On Apr 14, 2009, at 9:52 AM, Laird Nelson wrote:

In the simple-webservice example that ships with OpenEJB 3.1, the interface (CalculatorWs) is annotated with @WebService (and nothing else), and the implementation (CalculatorImpl) is annotated *both *with @Stateless *and * @WebService, and implements CalculatorWs. The associated test passes ( CalculatorTest)--and it only tests the web service functionality, not the
EJB functionality.

It definitely does test the "EJB" functionality. Transactions are started, interceptors are invoked, etc. etc. The only real difference between invoking the EJB via a Local interface or a Web Service is the client and how the invocation is sent to the container for processing. But strictly speaking both "views" reach StatelessContainer.invoke(...) and are handled identically.

It's my understanding that in EJB 3.0 if you don't explicitly mark any
business interface as being either @Remote or @Local, it defaults to @Local,

Close. @WebService counts too (either on the interface itself or via "endpointInterface = "org.superbiz.calculator.CalculatorWs"").

So there's no defaulting in this situation. The interface is marked explicitly as a service endpoint interface (<service-endpoint> in the ejb-jar.xml) and therefore not implicitly marked as Local (<business- local>).

From these conversations, I would expect that if I were to add a test to CalculatorTest.java that attempted to locate the "CalculatorImplLocal" bean
in JNDI, either that lookup would fail or an invocation on the
resulting CalculatorWs
interface would fail.  Is this correct?

If it *is* correct, why is the CalculatorImpl class in that example marked as @Stateless (in addition to @WebService), since I can't see any way (from our discussions) that any test written against the EJB interfaces could
pass?

Not sure I followed the logic, but as mentioned above in all cases it is an EJB invocation regardless of the "view" the client has of the bean (i.e. web service vs. business local vs. business remote, etc.).

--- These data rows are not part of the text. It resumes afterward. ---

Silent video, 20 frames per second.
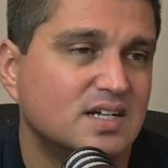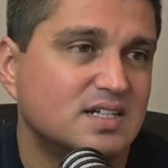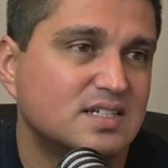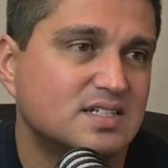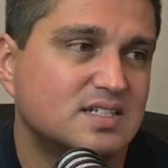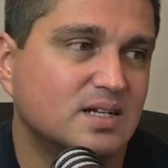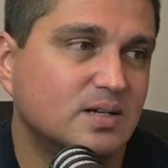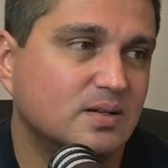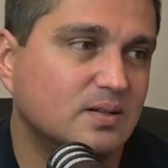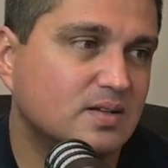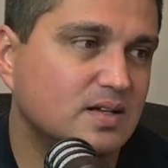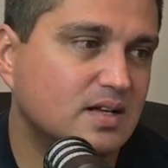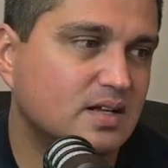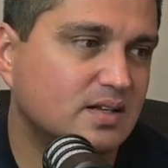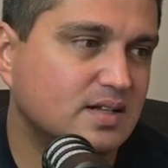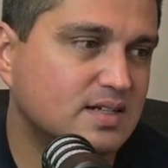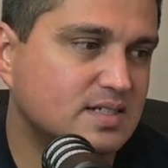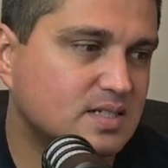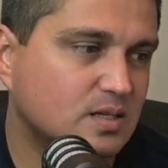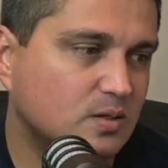So
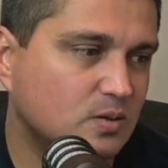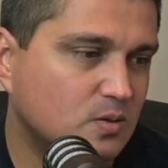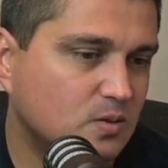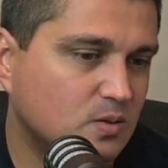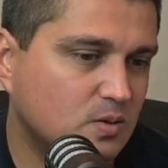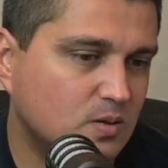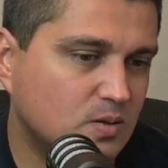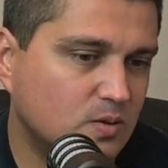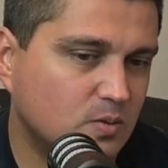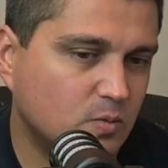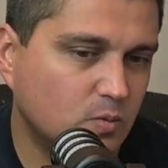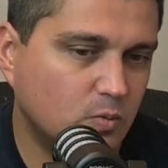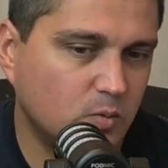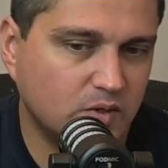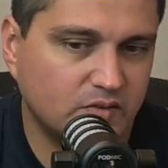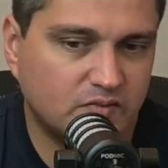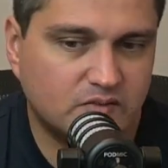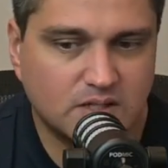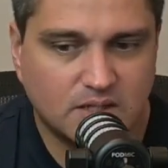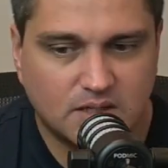there's a lot
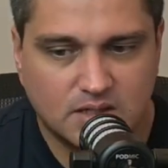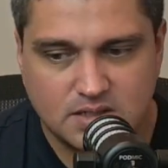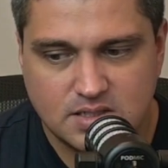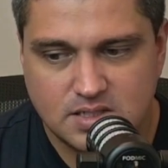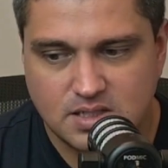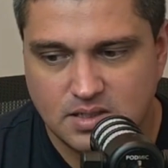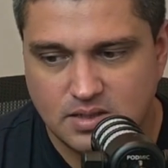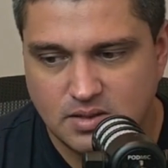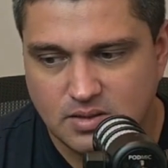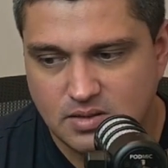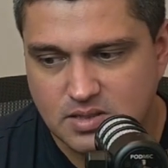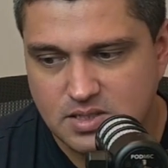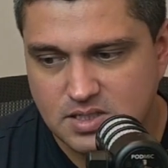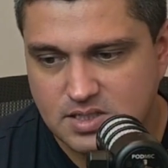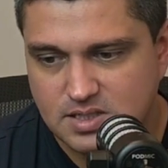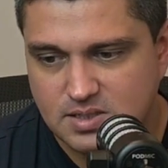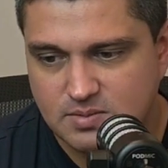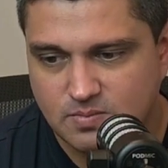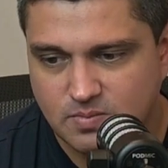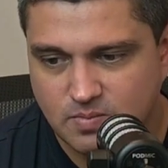we've done to
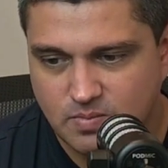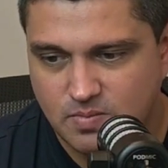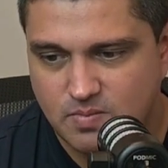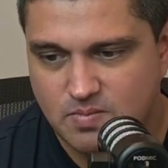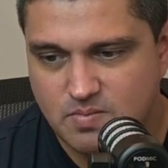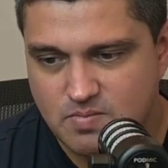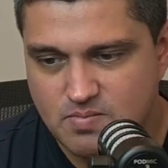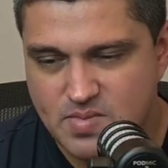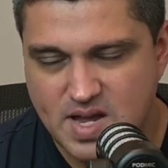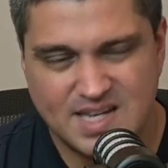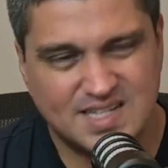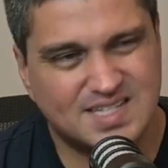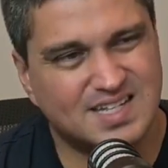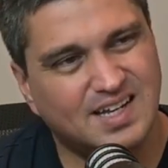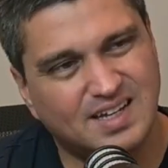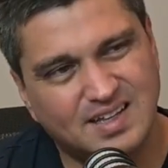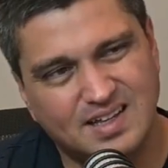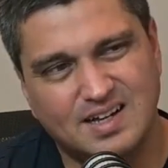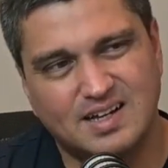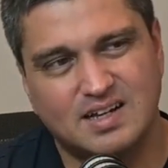just
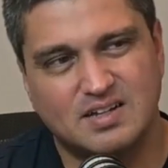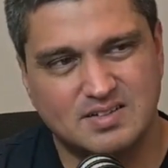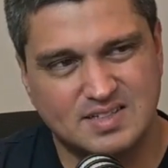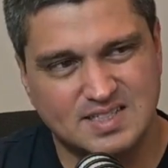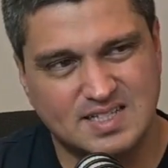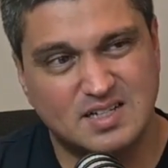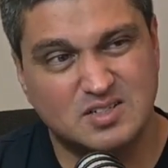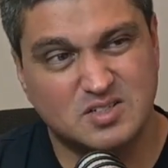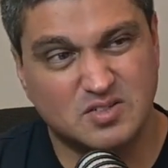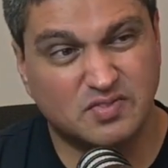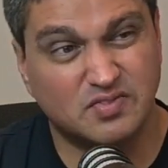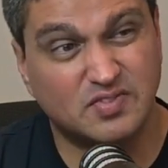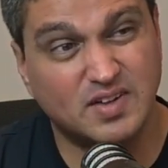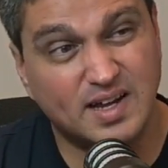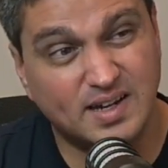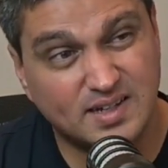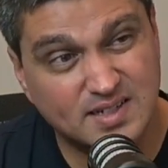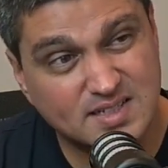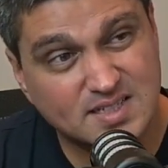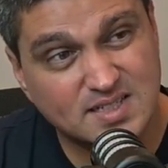maintain that sense of
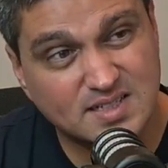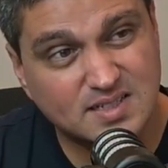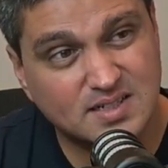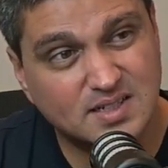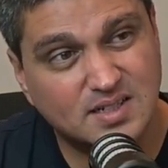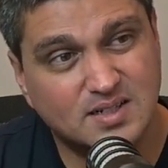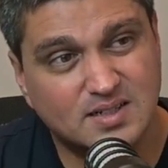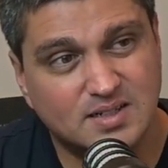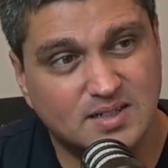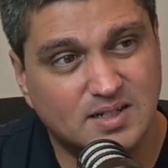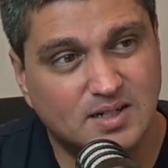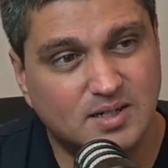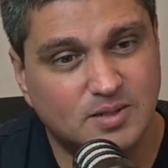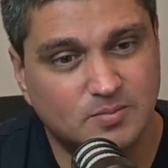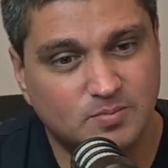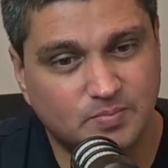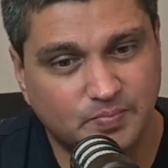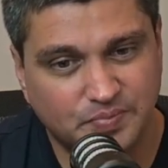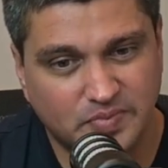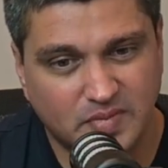fairness.
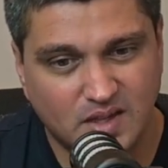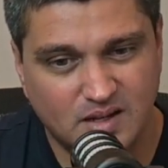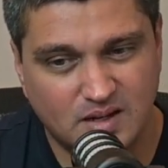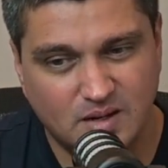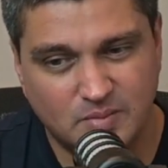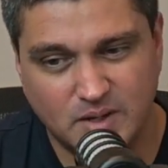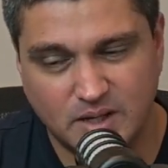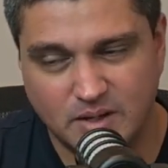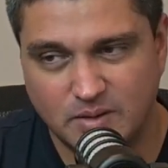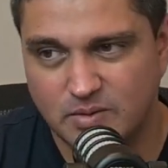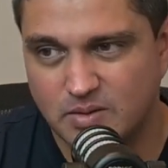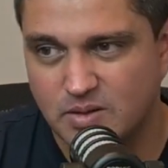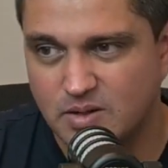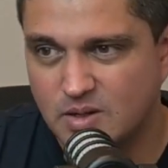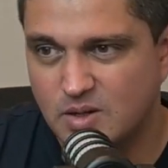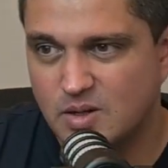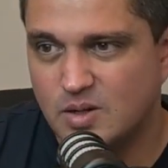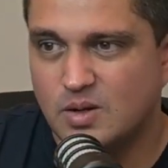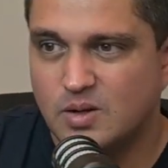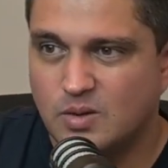I mean,
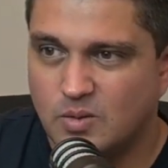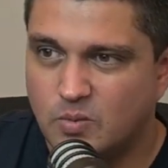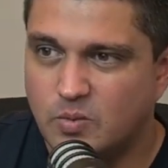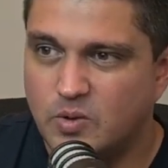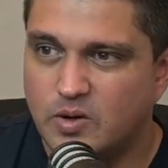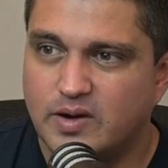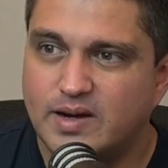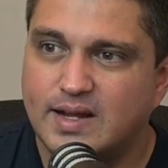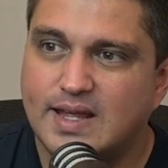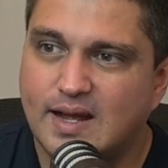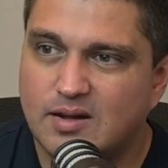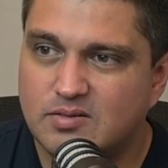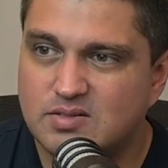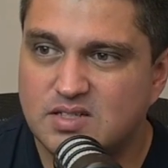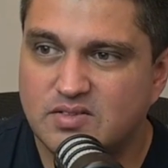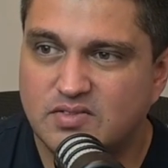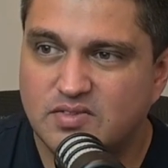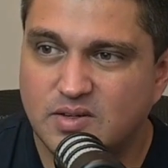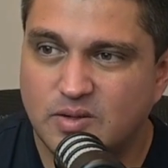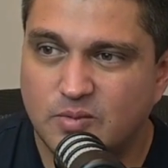we're an
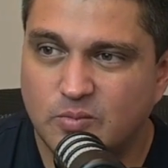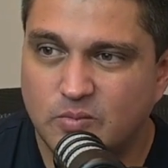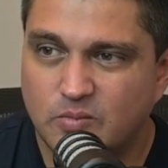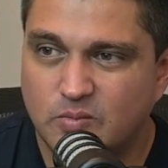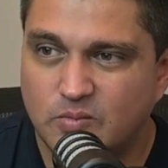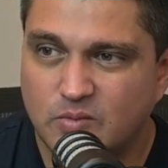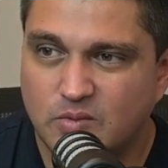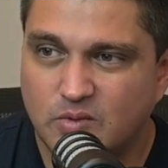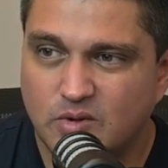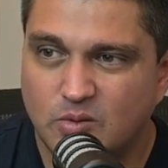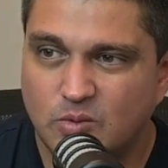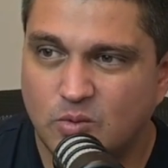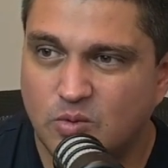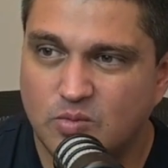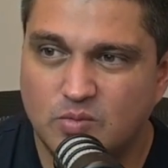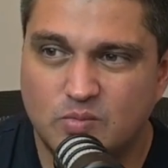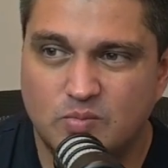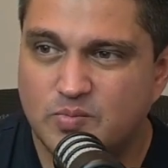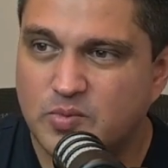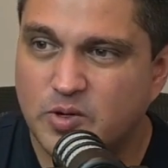accounting firm,
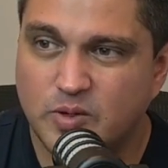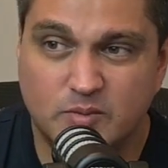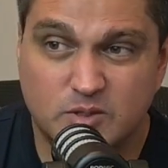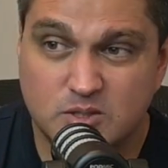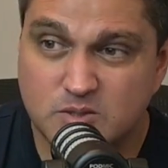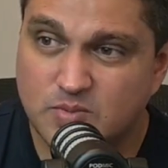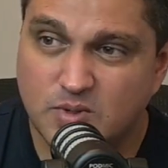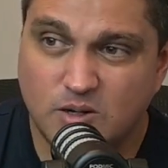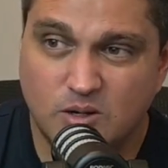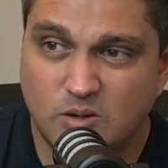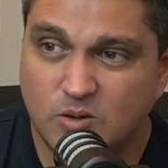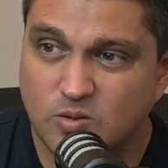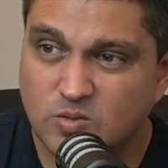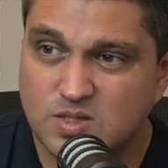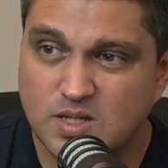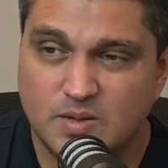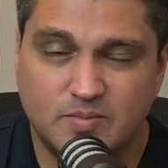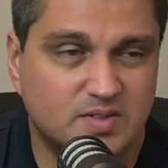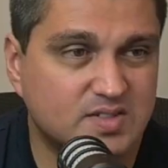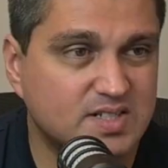pretty much our whole
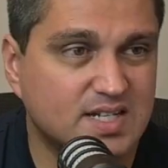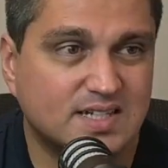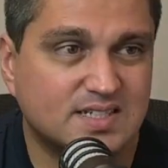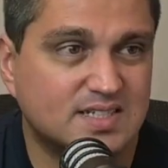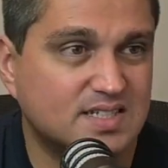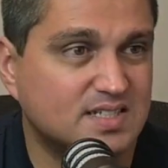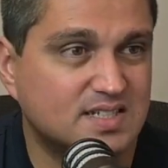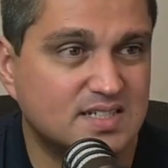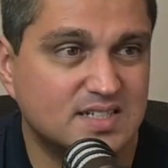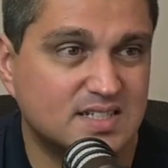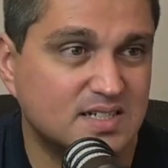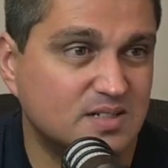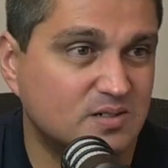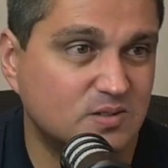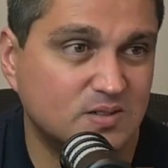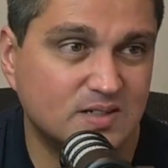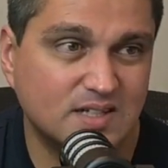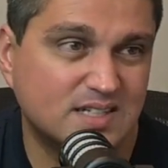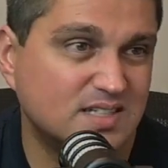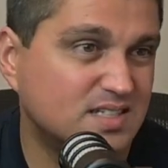team has access to
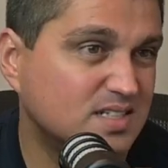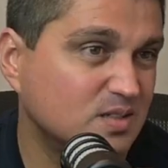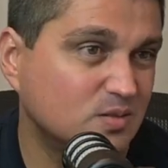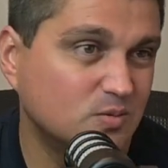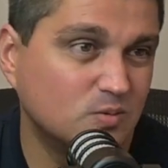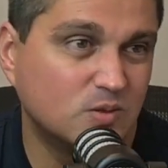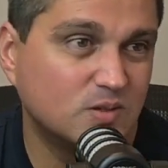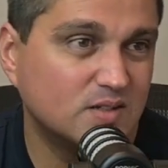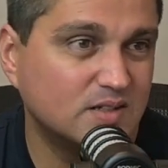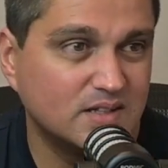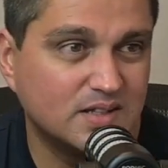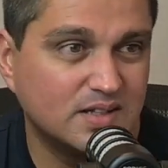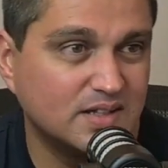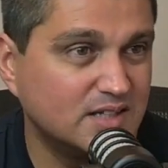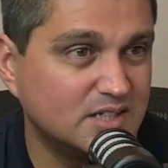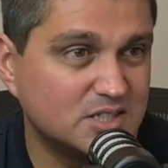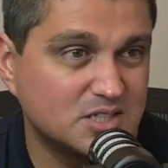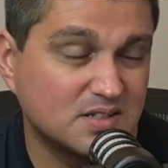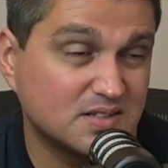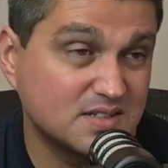Xero. They can see what
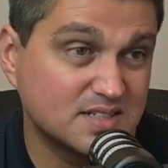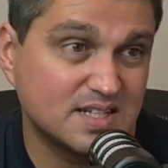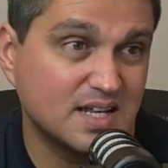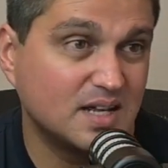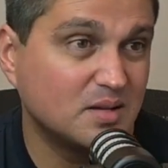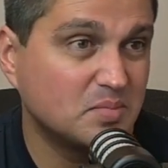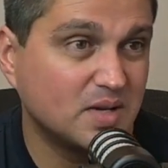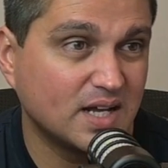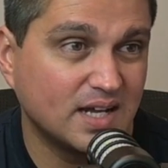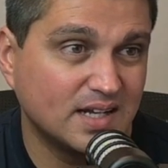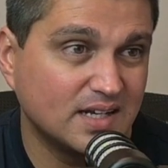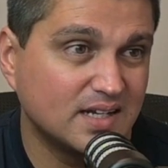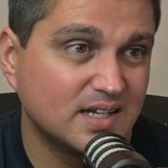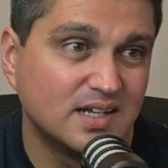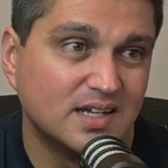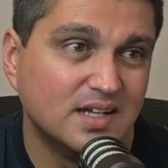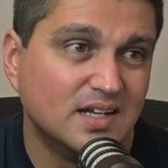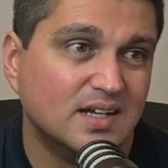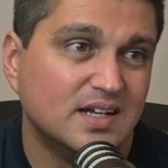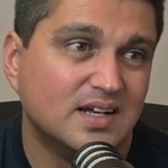each other's getting paid.
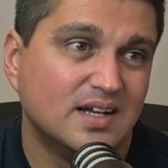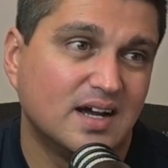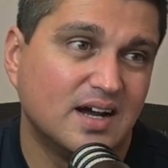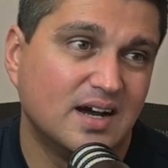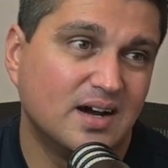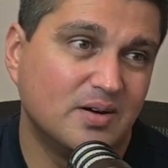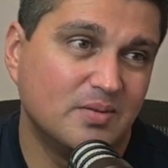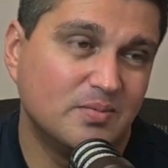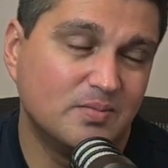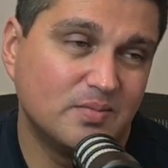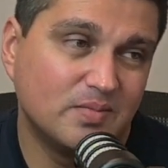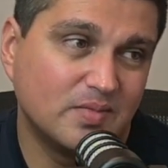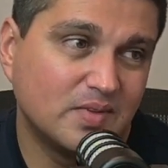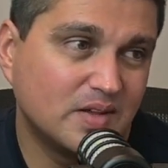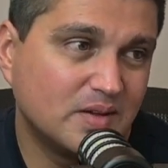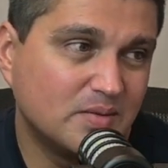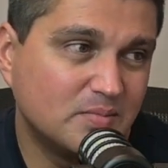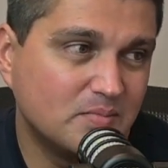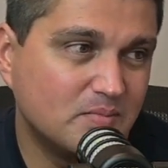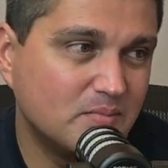I
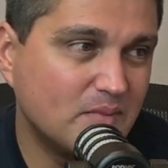mean,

Think of them as different doors to the exact same room with the exact same stuff in it. In this situation, @WebService is a door and @Stateless is the room and the stuff is all the things the bean can lookup or have injected. If you add an @Local interface, you simply add another door to the room, not another room. Regardless of which door you use, you still end up at the same place and can use the same stuff.